Commercial real estate investors who were specifically interested in distressed properties will find they are more difficult to access than in the past. According to Real Capital Analytics (RCA), the volume of distressed commercial premises in the United States is waning and is currently at the lowest level since before Lehman.
A total of $375 billion of distressed properties have been identified, but over half (55 per cent) of the distress has been resolved or the property has been sold to a third party. At this time, more properties are moving out of the distressed category than are being added to it, which would indicate that the wave has peaked and is now on its way down.
The cycle of properties going into foreclosure, ending up being taken over by the banks and being sold for a fraction of their original value which played out in the 1990s is no longer the reality. In the current cycle, private equity firms and investors are buying notes to take over distressed properties. According to the RCA’s “Distress Update,” defaults were down in the first quarter of 2012 to $10.8 billion.

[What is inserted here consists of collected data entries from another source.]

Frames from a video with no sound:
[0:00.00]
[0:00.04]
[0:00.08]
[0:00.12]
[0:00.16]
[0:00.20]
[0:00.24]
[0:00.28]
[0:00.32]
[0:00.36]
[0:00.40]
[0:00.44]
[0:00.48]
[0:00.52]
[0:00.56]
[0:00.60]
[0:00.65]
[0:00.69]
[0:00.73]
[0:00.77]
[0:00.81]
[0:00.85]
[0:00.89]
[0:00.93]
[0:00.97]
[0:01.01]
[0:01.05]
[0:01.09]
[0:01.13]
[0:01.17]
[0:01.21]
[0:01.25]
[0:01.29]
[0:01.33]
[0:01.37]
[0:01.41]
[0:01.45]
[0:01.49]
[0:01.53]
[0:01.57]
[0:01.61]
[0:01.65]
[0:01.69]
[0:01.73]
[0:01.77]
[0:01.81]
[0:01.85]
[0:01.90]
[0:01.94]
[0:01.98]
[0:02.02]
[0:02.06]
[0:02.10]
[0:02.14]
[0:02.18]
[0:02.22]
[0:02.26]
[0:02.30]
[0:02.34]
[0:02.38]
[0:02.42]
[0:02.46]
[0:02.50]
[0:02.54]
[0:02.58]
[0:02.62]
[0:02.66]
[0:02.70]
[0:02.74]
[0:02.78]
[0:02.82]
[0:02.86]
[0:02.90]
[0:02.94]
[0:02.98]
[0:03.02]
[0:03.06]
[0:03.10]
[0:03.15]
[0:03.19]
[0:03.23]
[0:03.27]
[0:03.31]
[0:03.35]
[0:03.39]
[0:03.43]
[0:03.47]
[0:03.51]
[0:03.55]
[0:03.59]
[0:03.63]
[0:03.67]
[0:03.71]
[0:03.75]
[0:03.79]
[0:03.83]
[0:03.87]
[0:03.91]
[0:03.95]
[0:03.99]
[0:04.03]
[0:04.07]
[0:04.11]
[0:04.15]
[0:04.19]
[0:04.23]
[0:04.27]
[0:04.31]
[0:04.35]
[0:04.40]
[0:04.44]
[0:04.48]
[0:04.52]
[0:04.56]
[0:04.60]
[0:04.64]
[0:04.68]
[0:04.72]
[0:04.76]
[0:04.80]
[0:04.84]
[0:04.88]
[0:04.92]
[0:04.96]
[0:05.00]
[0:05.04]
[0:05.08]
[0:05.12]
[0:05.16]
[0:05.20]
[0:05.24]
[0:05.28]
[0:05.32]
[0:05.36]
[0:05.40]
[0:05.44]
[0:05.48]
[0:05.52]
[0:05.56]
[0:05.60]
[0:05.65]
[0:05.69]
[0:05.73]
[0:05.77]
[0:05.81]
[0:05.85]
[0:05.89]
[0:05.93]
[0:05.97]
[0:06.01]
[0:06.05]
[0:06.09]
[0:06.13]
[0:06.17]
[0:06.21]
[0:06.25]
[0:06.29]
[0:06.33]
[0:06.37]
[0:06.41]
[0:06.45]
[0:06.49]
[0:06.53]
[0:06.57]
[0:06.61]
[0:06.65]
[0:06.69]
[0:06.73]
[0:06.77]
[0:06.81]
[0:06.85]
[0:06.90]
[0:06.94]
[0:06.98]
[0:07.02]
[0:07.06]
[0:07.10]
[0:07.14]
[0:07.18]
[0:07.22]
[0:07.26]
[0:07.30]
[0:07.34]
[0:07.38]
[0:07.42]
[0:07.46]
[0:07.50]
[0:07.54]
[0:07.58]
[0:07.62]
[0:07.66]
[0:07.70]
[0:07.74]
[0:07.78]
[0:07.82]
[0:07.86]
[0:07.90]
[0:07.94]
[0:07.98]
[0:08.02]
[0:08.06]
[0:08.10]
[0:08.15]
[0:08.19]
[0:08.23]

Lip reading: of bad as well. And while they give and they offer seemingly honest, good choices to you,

Over half (57 per cent) of the distress has been worked out in the office market. Properties worth approximately $44 billion are still in the distressed column, representing the highest total of all property types.
The RCA Distress update goes on to state that workout activity escalated in the second quarter of 2012 to $16.2 billion, which reduced distressed balance by $5.4 billion. This amount represents the second-largest quarterly reduction to distress balances in this cycle.
Only about 10 per cent of sales are for distressed property now, according to RCA. At the height of the distressed property market in 2010, 20-25 per cent of closings were on properties in this category.